# Names for the oll's



## Krible (Feb 23, 2011)

I think it would be each of the oll's should have their unique names like the pll's. This way it will be much easier communicate when talking about a specific oll. 

Some of them have names like like sune, anti-sune and headlights, but what about the others?


----------



## theace (Feb 23, 2011)

You could just make some up perhaps?


----------



## ~Adam~ (Feb 23, 2011)

I think I remember Thom saying on Cube Cast that most of them have been named.


----------



## Krible (Feb 23, 2011)

I still think it's better with public names.

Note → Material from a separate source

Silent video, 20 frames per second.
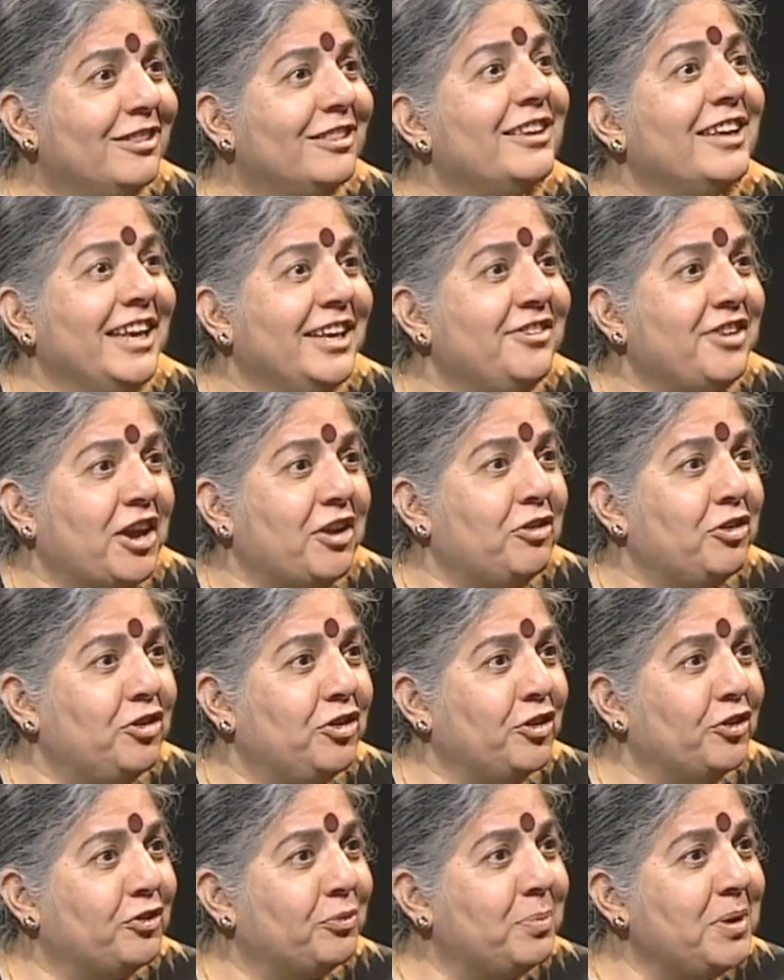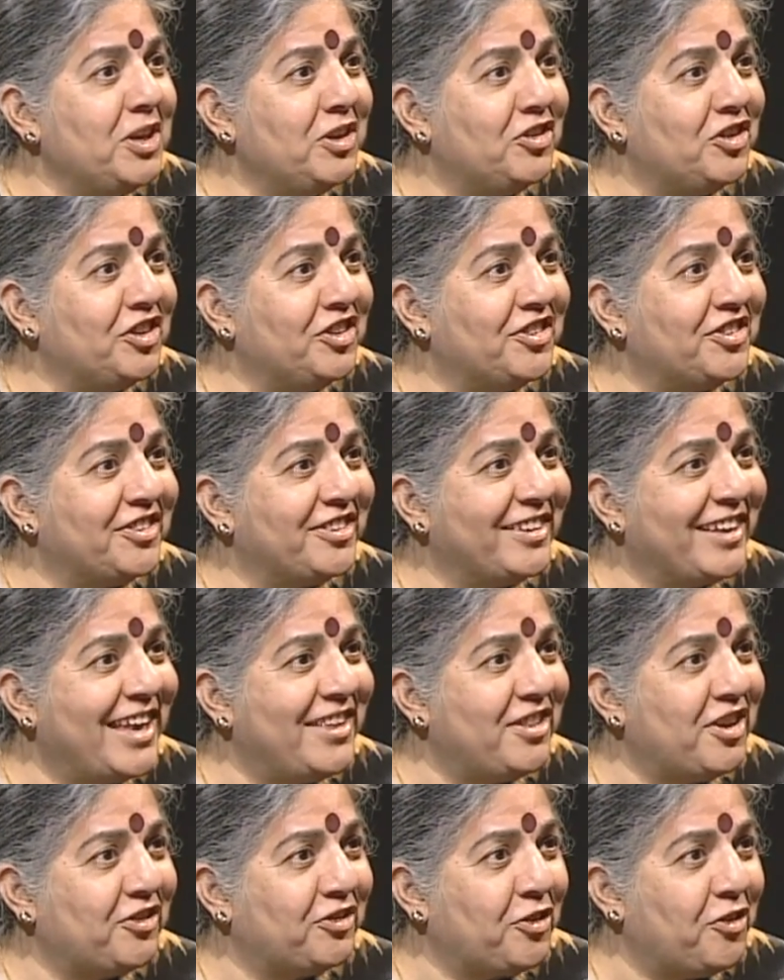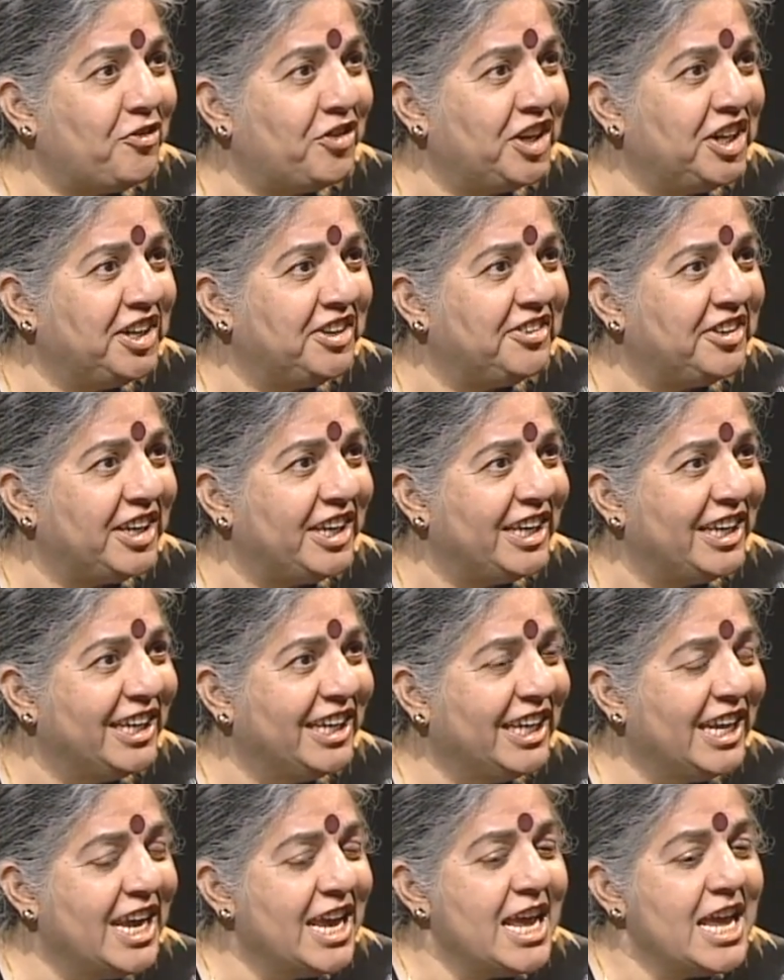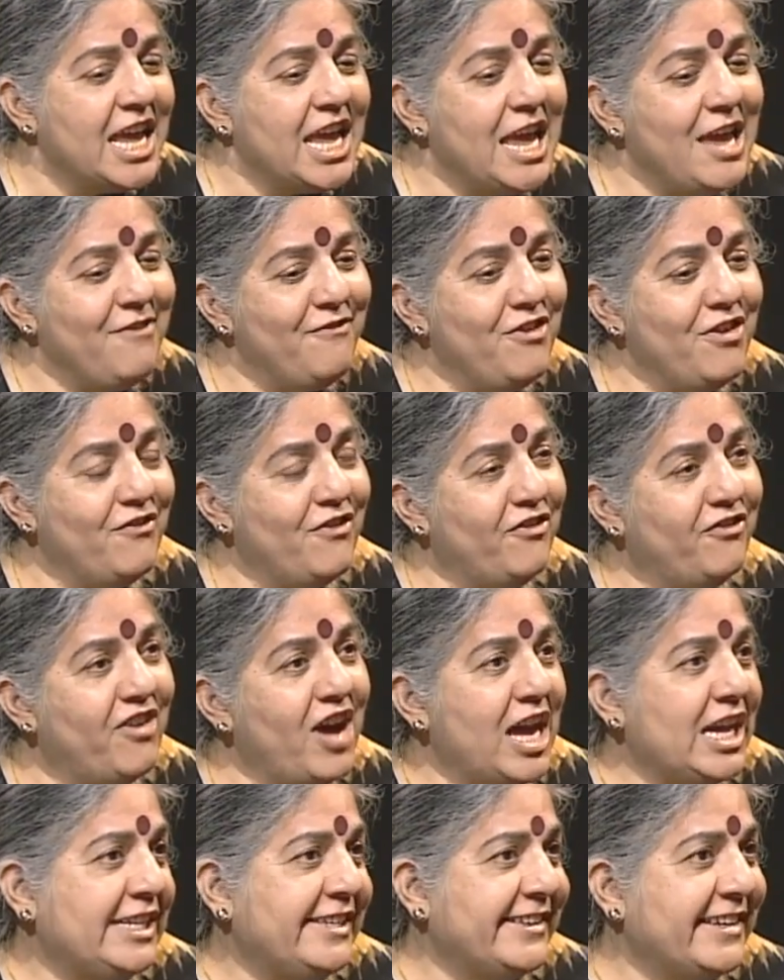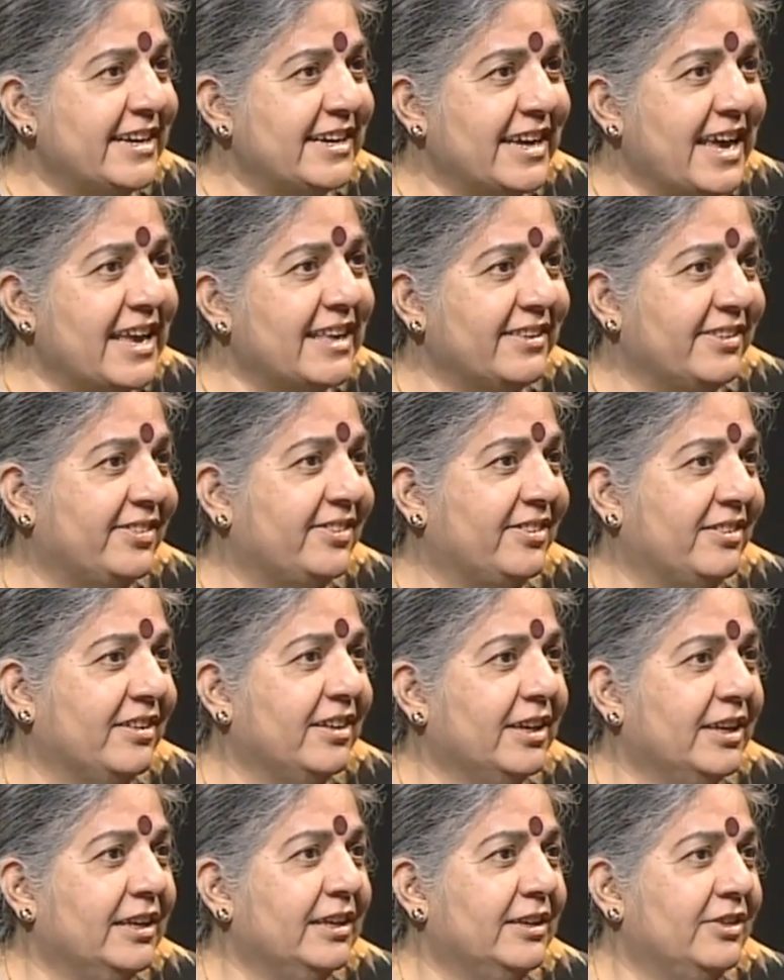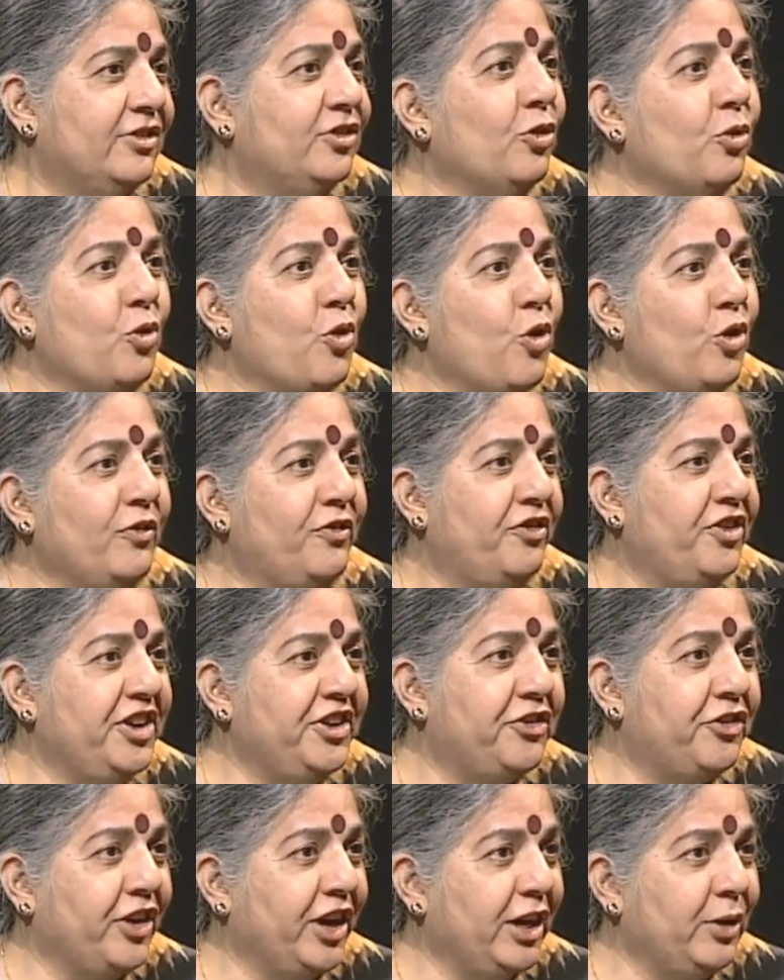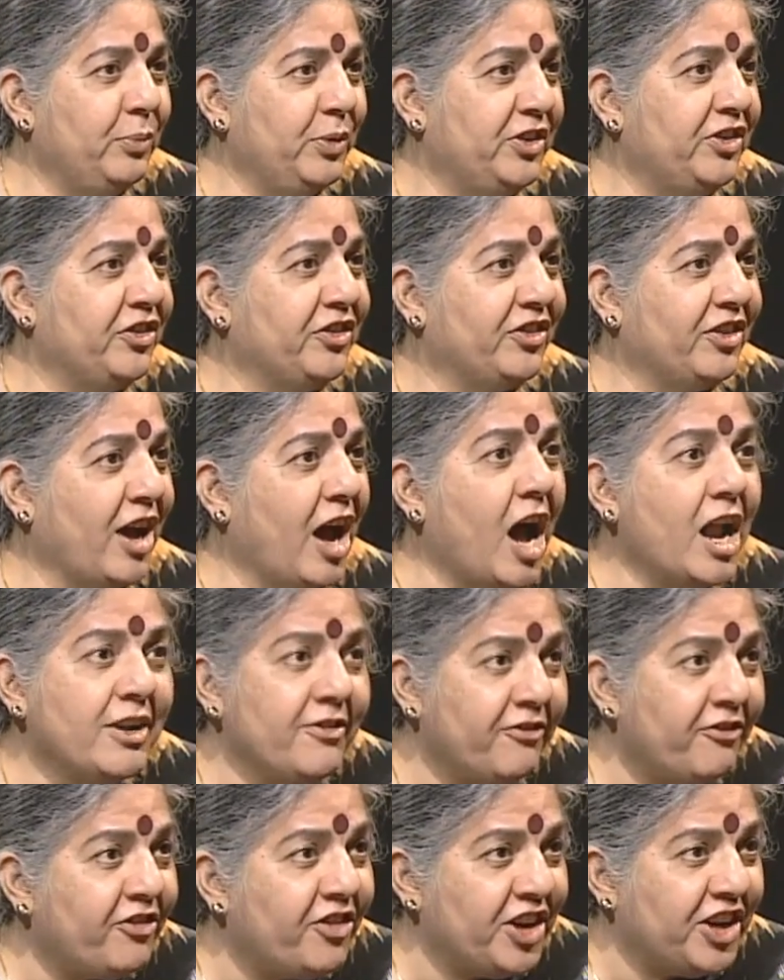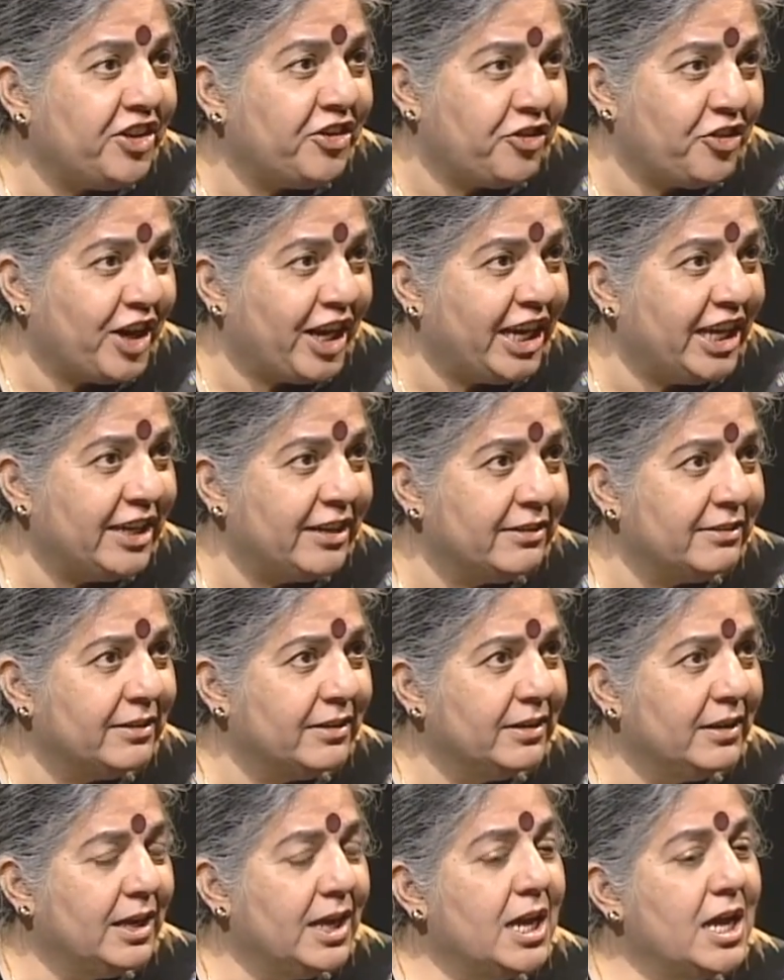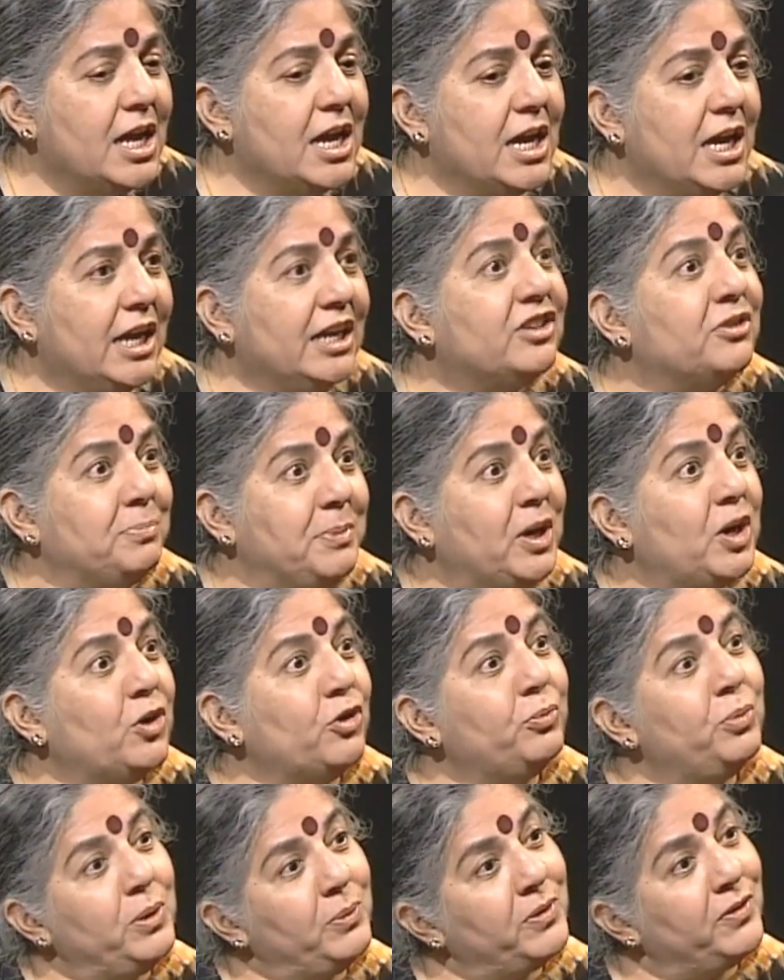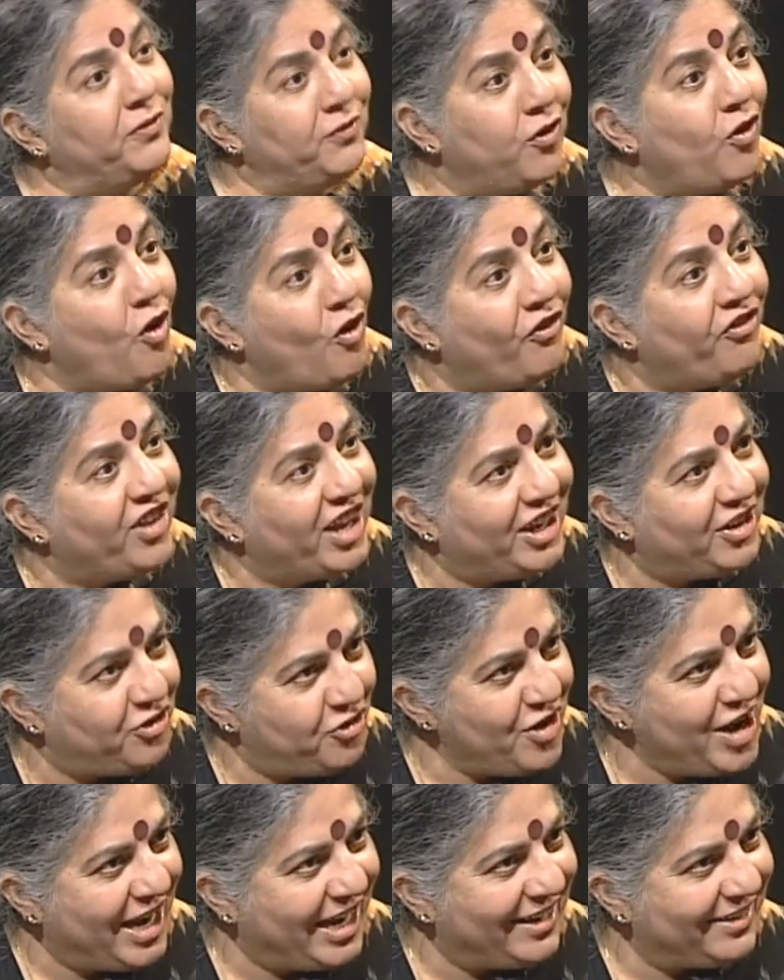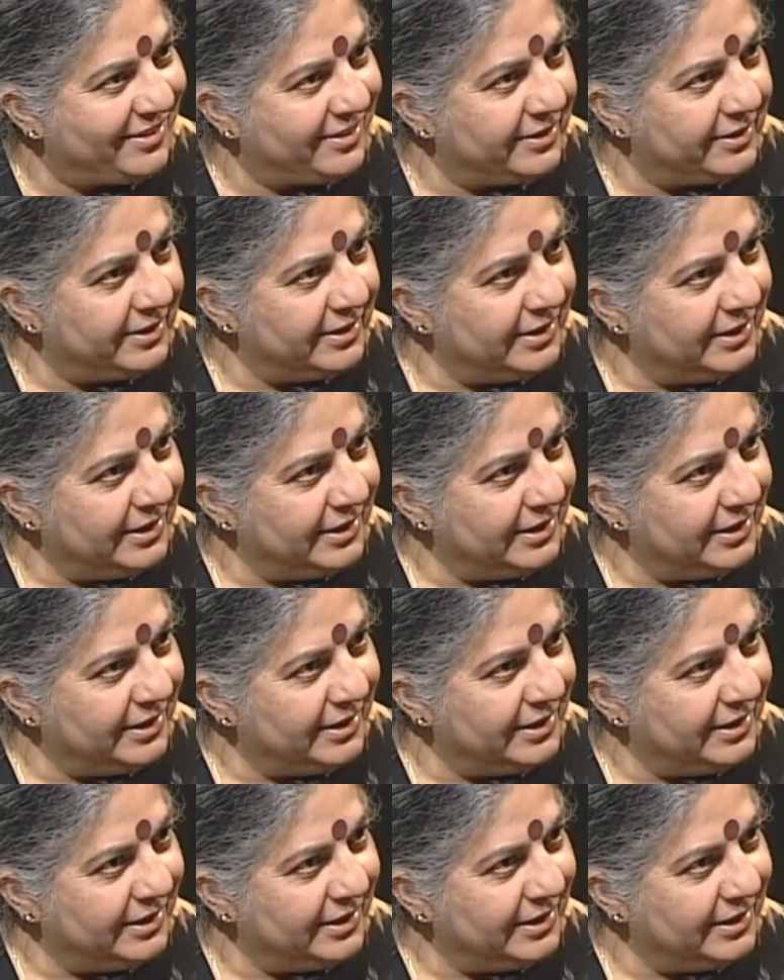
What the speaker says: the integrity of species and their sovereignty. If we were fighting against so-called free trade, which is unfree trade, it's because we were for fair trade.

For instance people can ask "what algorithm do you use for T-perm?". Likewise it would be great to be able to say "what algorithm do you use for X oll?", instead of having to show them on the cube or an image.


----------



## Sa967St (Feb 23, 2011)

No one wants to learn my OLL names.


----------



## CubingCockney (Feb 23, 2011)

Sa967St said:


> No one wants to learn my OLL names.


 
Lefty Spinny? hahahah.

The aren't bad, some could be improved.


----------



## MagicYio (Feb 23, 2011)

I always called the H-OLL Rurumuru.


----------



## Ordos_Koala (Feb 23, 2011)

Sa967St said:


> No one wants to learn my OLL names.


 
fat sune and spinny are the same...


----------



## Godmil (Feb 23, 2011)

Sa967St said:


> No one wants to learn my OLL names.


 
They would be fine but some of them don't take into account different orientations for different algs... for example the square on your Lefty Square I have on the right. And you Double Anti-Sune I do with a (U) double sune.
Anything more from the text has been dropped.